I was thinking to use induction on $|S|$, with base $n=1$, and it works for $n=1$. However I am not able to proceed.
 A: (Not a solution, but a response to OP's comment. Too long to be a comment.)
There can be several motivating reasons for the induction on $k$, independent of knowing the solution.

*

*Knowing that olympiad problems that seem inaccessible often have a "nice" solution after making an insightful observation.

*Playing with $n^2 + n -1$ early on quickly gets out of hand. If we wanted to get a stronger handle on the problem, we should look for "Find the smallest $N(n,k)$ such that when we partition ....".

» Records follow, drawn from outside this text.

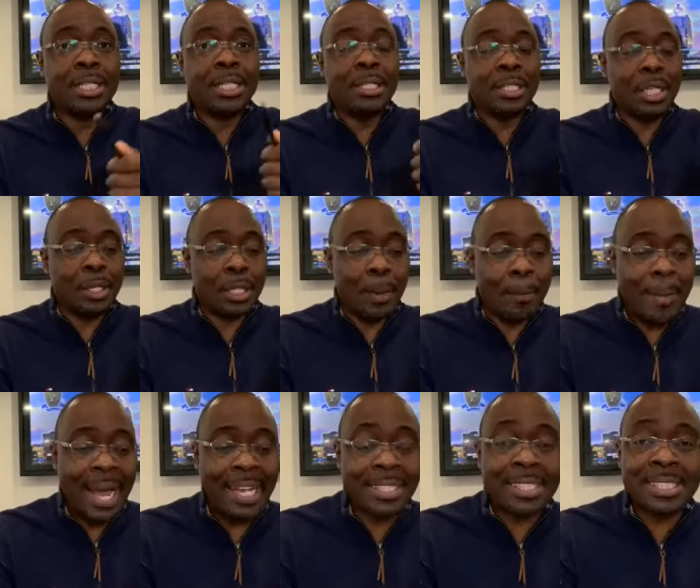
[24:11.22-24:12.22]
the, the, the
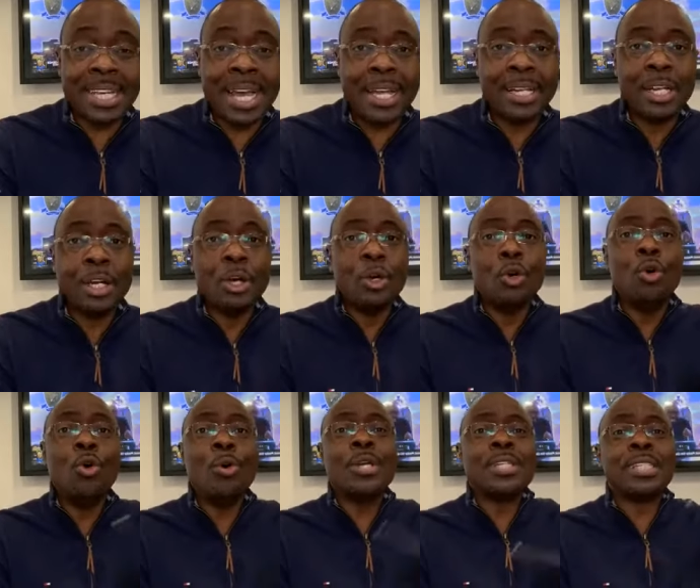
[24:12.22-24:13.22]
man said,
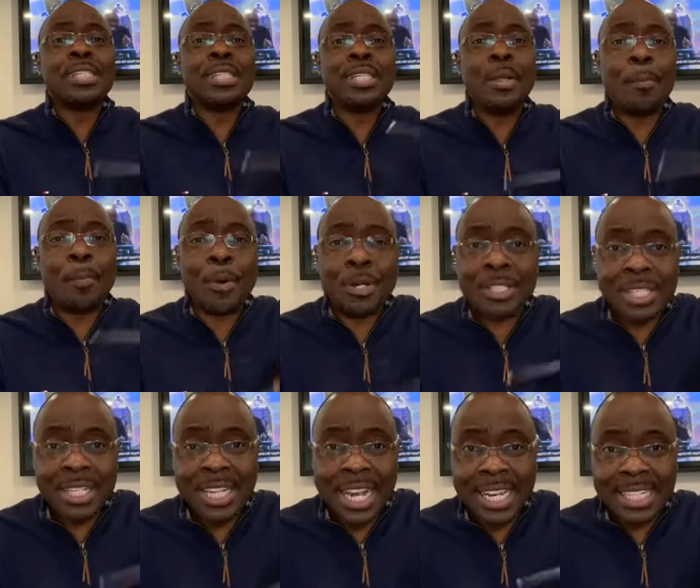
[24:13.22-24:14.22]
who is the
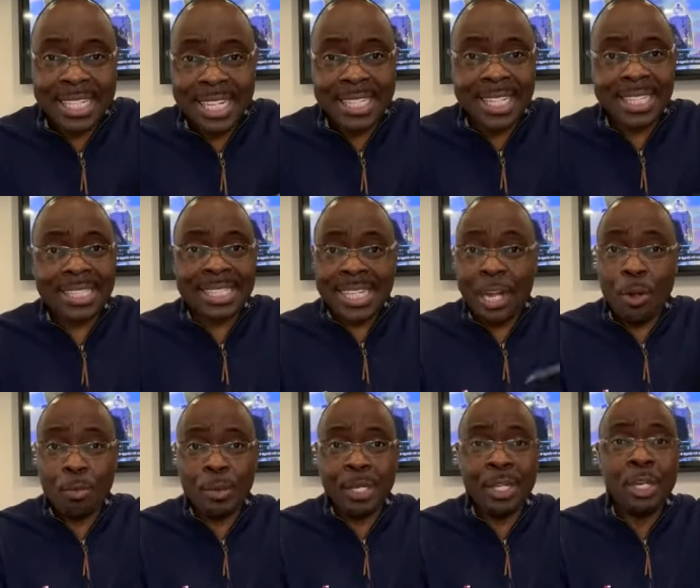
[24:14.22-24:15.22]
person that did this?
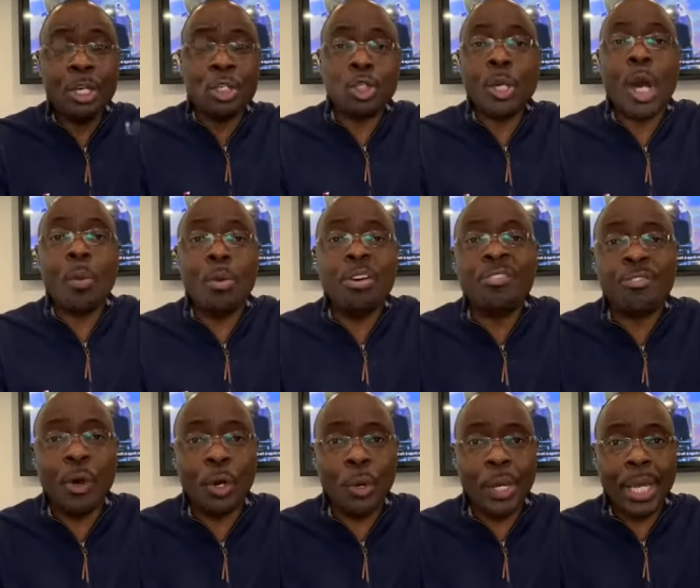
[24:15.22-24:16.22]
Tell me so I will
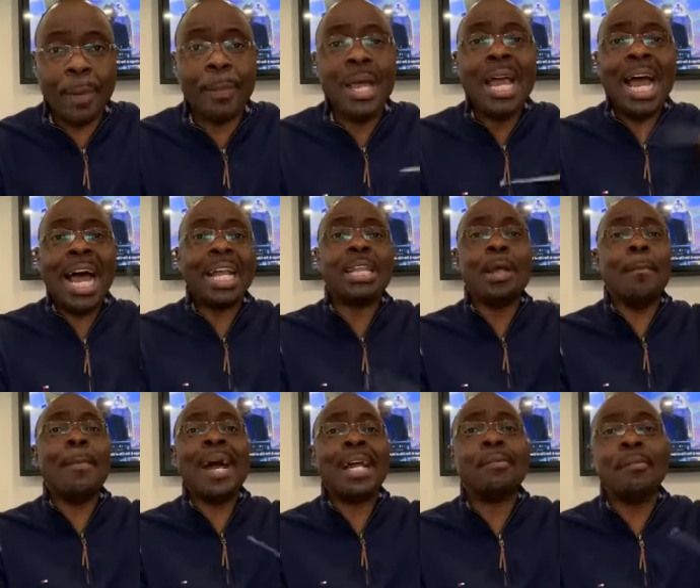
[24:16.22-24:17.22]
follow him. And the
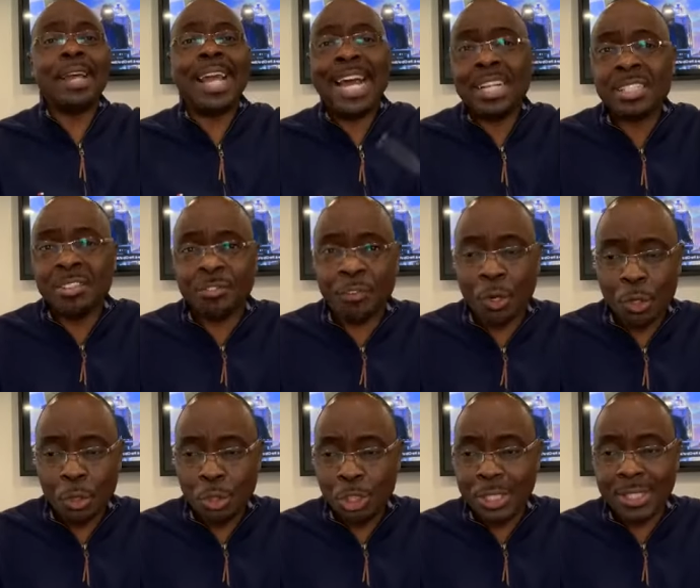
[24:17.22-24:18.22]
man began to
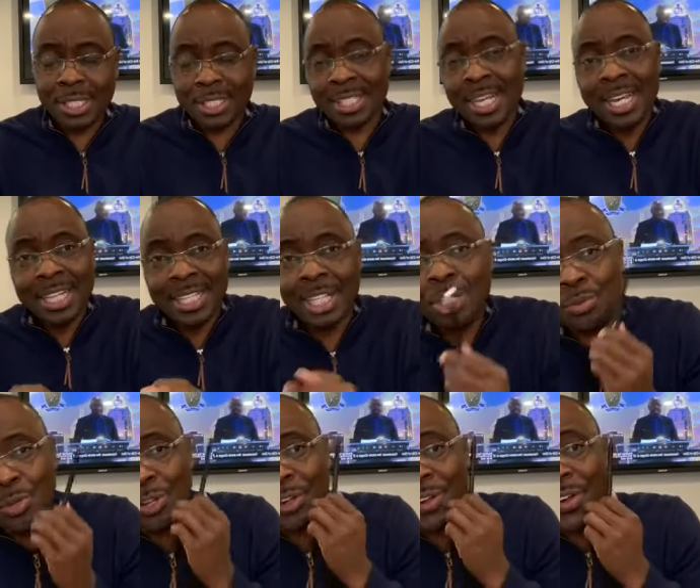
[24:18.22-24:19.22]
follow Jesus.
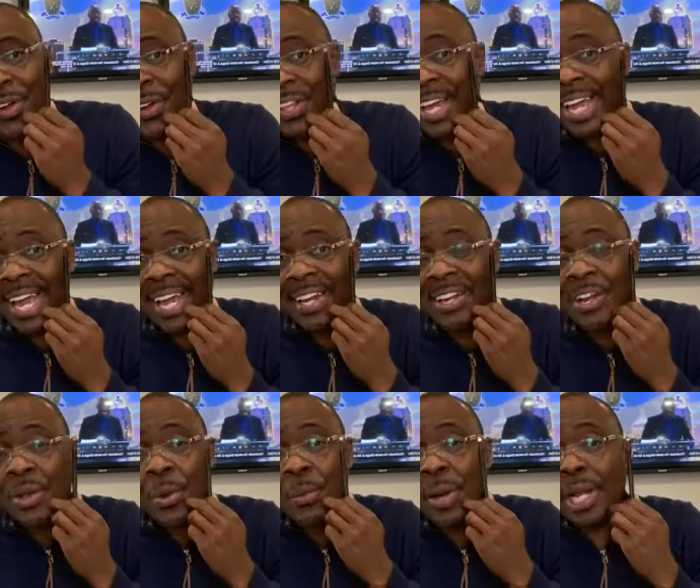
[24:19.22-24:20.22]
This one, on the other hand,
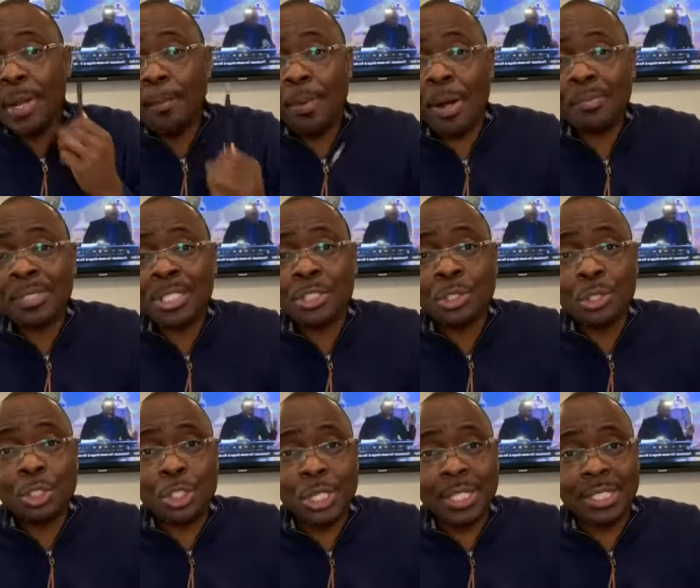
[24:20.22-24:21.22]
when he bumps
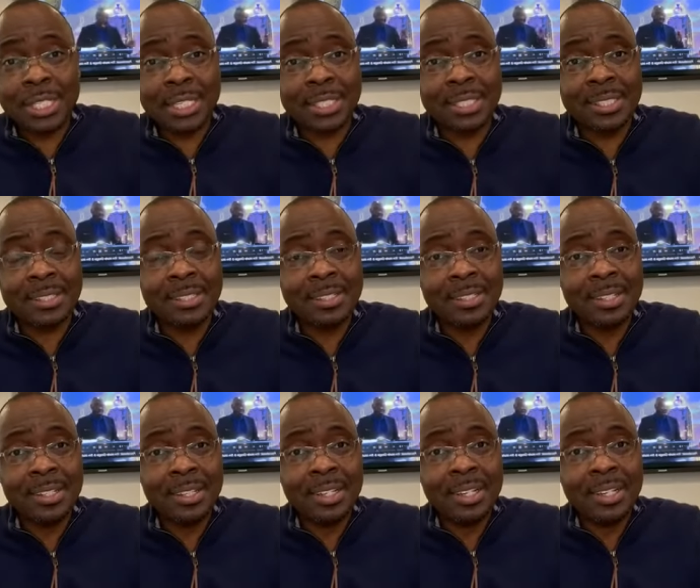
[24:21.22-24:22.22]
into Jesus,
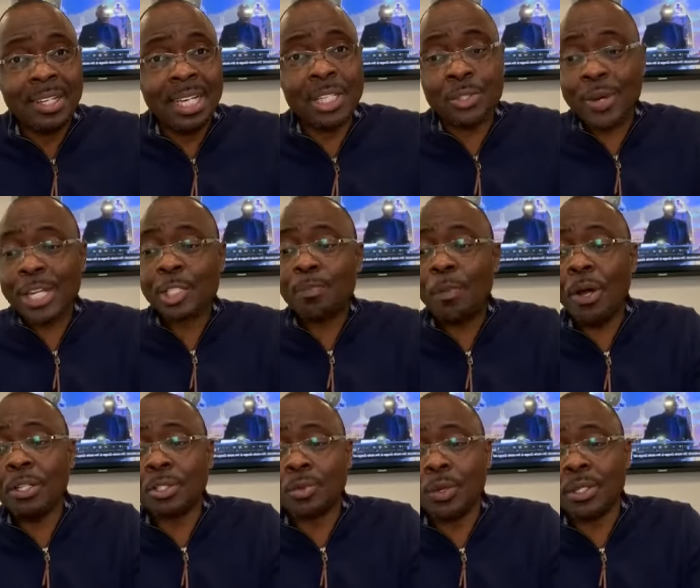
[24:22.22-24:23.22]
his
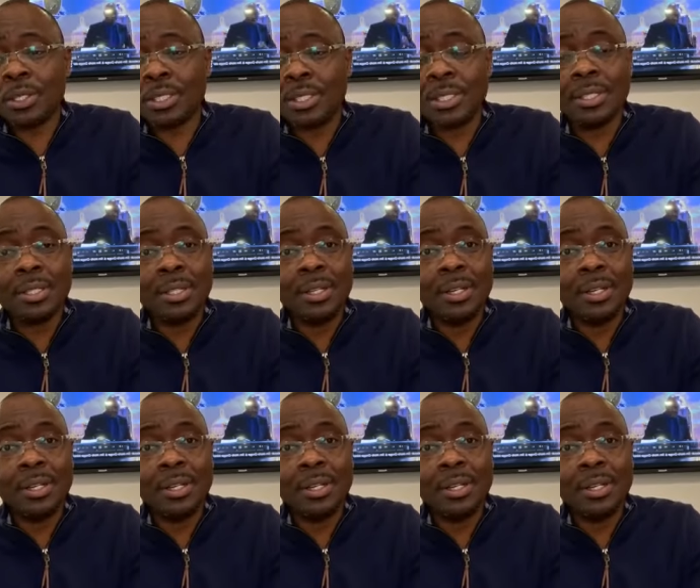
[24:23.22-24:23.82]
response was,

*It is not uncommon for olympiad problems to be a unique case of an inductive process. This allows them to hide suggestions that would have made the problem much easier. E.g. Prove that a $8 \times 8$ chessboard with 1 square removed can be tiled by $L-$shaped triminos.

*Study the counterexample when we have $n^2+n - 2$ elements and no $n$ pairwise disjoint sets: Let set $A$ have $n^2 - 1$ elements and set $B$ have the other $n-1$ elements. Let the first class be any n-element subset of $A$, and the second class be the rest of the n-element subsets (which clearly have a non-zero intersection with $B$). Then clearly we can find at most $n-1$ disjoint sets in a class, with a suggested indexing via a bijection with $B$. This suggests a generalized counterexample that $k$ subsets of size $n$ are not possible if we have a $B$ with $k-1$ elements, and set $A$ with $ kn-1$ elements which gives us $(k+1)n - 2 $ elements, and suggests (wishful thinking) that with $N(n,k) = (k+1)n - 1 $ elements we can find $k$ disjoint subsets.

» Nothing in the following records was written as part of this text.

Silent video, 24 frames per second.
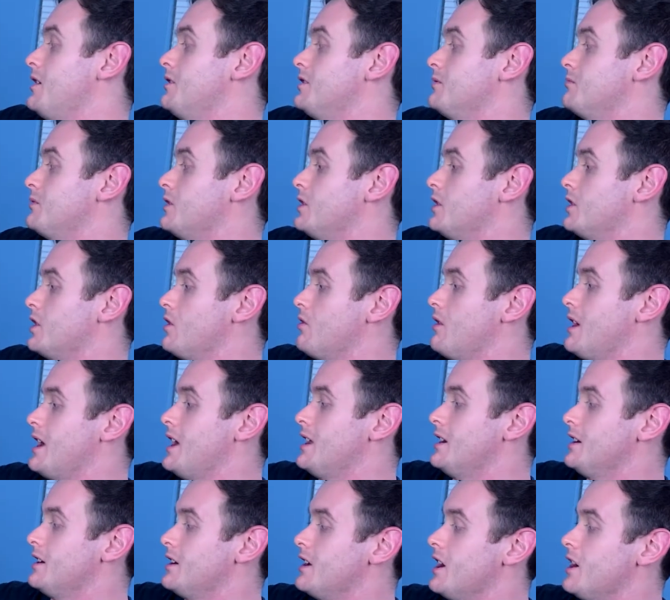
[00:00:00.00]
I'm going to go
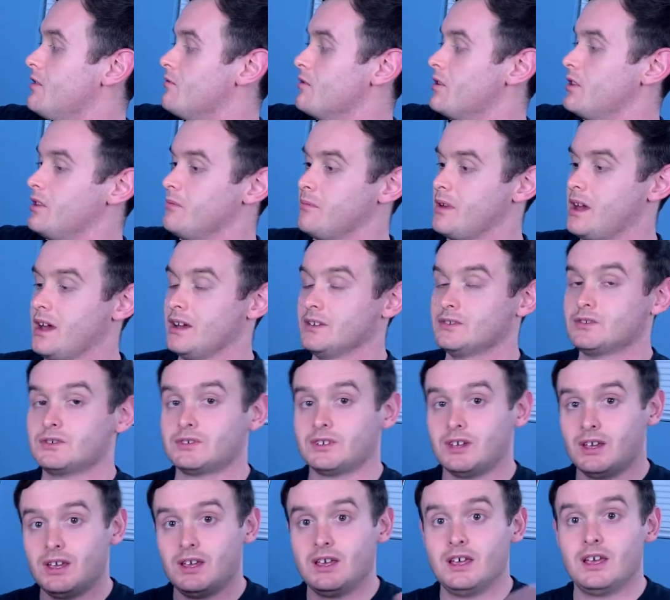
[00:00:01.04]
ahead and not wear the mask.
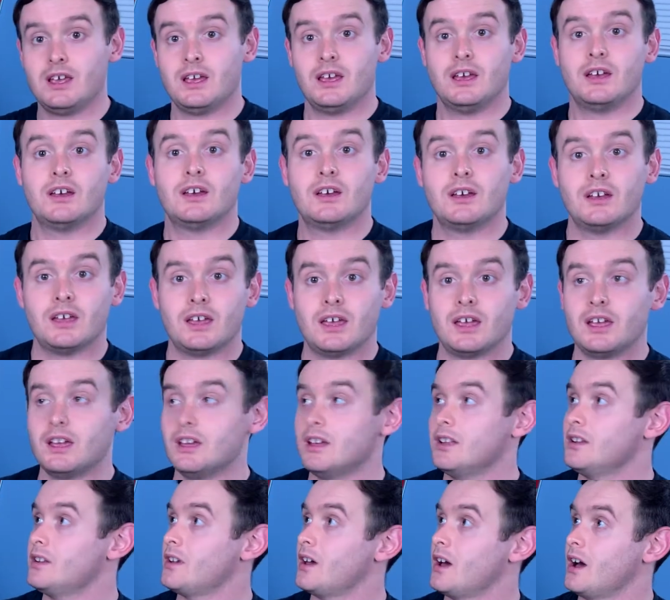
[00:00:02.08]

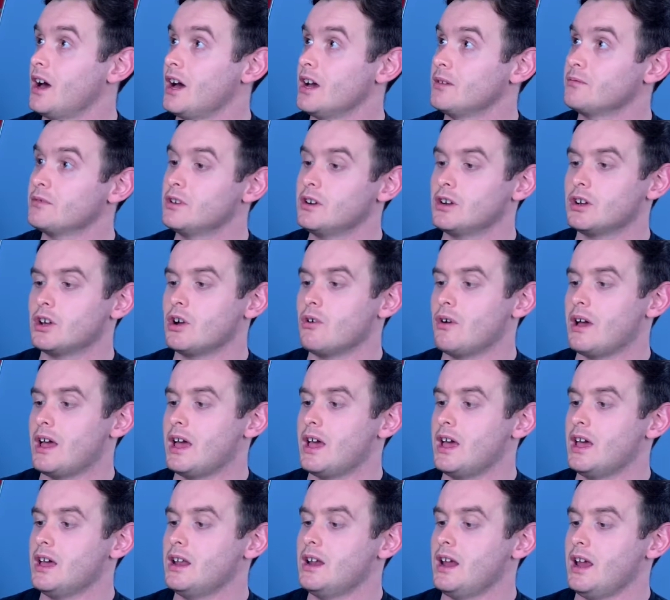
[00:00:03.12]
And I'm going to go
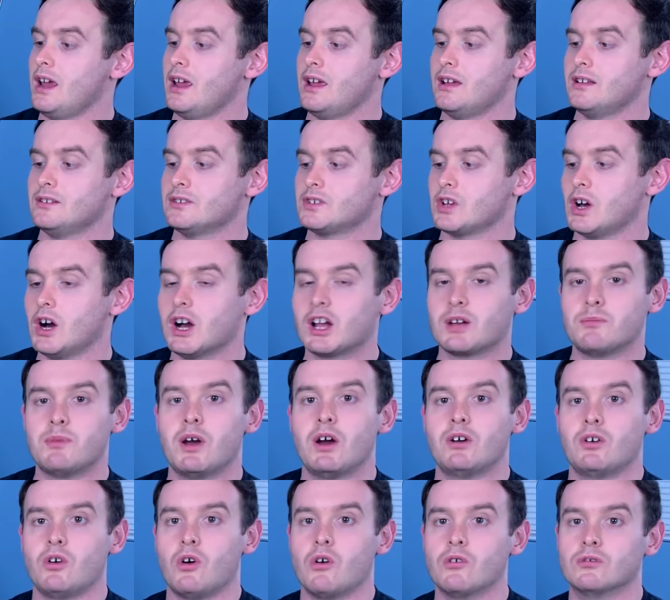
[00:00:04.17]
ahead and talk
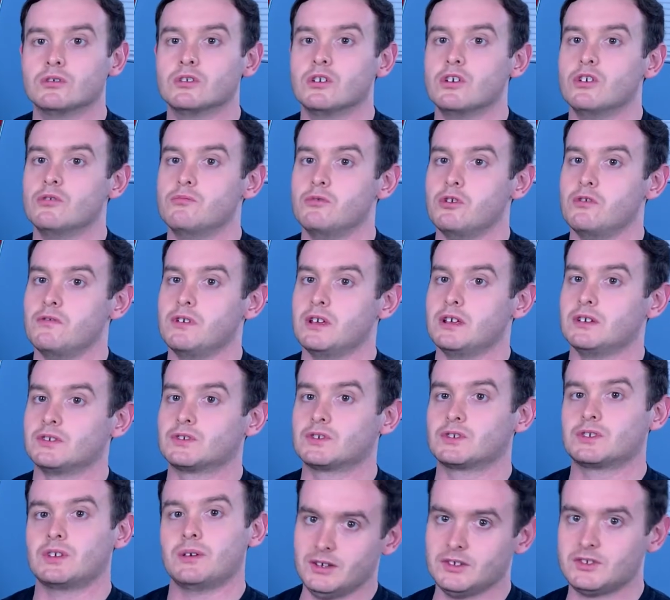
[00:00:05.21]
about horror
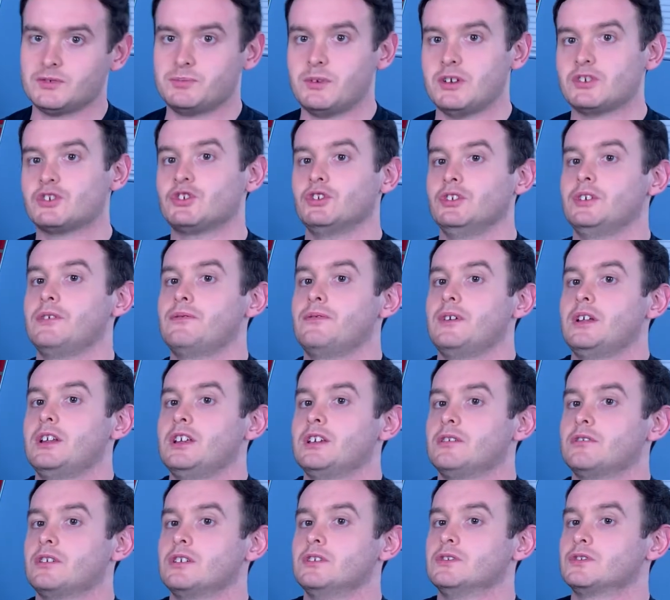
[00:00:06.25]
movies, especially
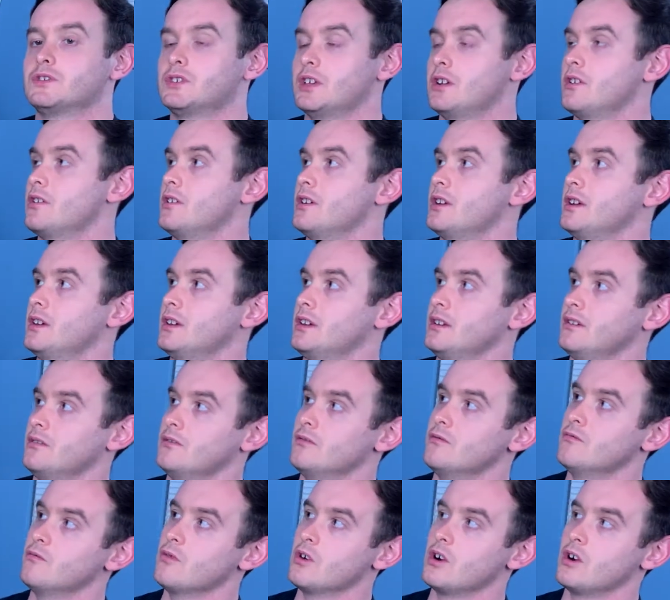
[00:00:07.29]
fitting considering
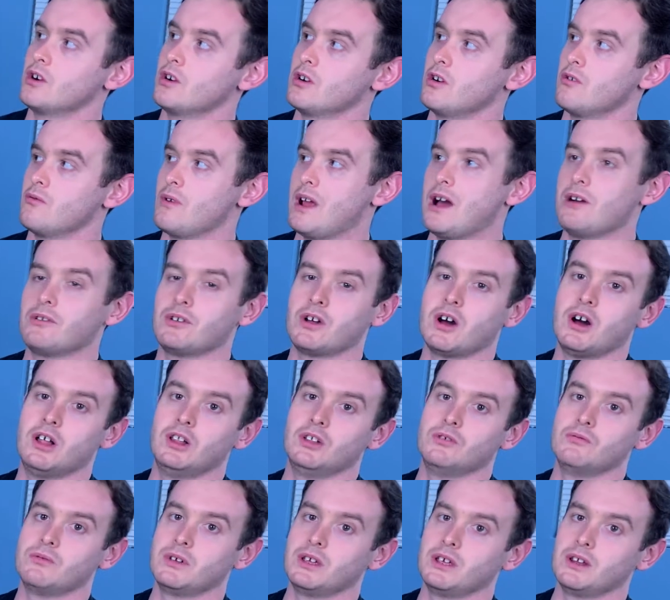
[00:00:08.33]
we're around
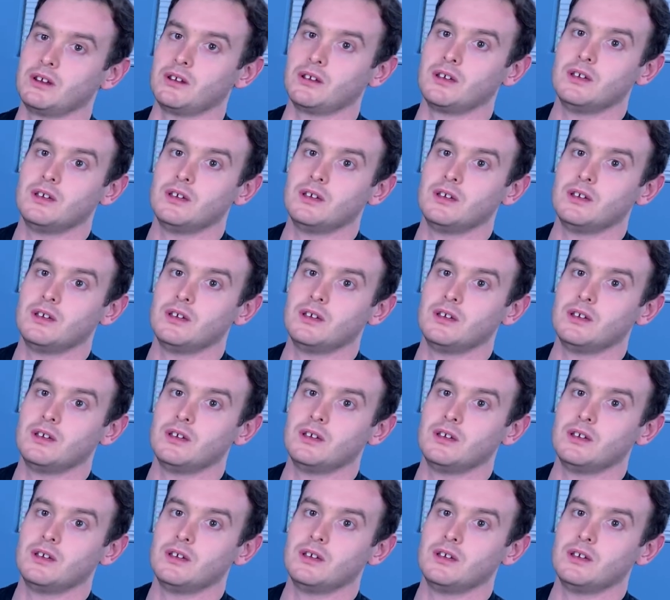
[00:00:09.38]
Halloween.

*(weak) Your suggested induction approach doesn't seem to yield a nice inductive hypothesis step, so if we really wanted to use induction we need to figure out a valid variable $k$ to induct on.

A: This is USAMO 2007 Problem 3.
I will prove the stronger claim: If we have $k \cdot (n + 1) - 1$ elements, then we will have at least $k$ disjoint subsets in a class. Applying this result with $k = n$ gives the desired result. We can proceed by inducting on $k$.
When $k = 1$, this is clearly true since if we have $n$ elements, then we'll have $1$ disjoint subset in a class.
Now we consider two disjoint but exhaustive cases.
First consider the case in which all $(n + 1)$-element subsets have all of their $n$-element subsets in a single class. Take any two $n$-element subsets, say $S_1$ and $S_k$. Clearly, there exists a sequence $S_1, S_2, \ldots, S_k$ such that any two consecutive terms belong to the same subset with $n + 1$ elements. Thus, $S_1$ and $S_k$ are in the same class, which means all subsets are in a single class. Therefore, we can find $k$ disjoint subsets of size $n$.
Next consider the case in which there is a single $(n + 1)$-element subset, say $S$, such that $S$ has two $n$-element subsets in distinct classes. In this case, there are exactly $(k - 1)(n + 1) - 1$ elements that aren't in $S$. However, by assumption, we'd have $k - 1$ disjoint subsets in some class, which pair with some other subset. We can use these $k - 1$ subsets to form $k$ disjoint subsets of size $n$, as desired.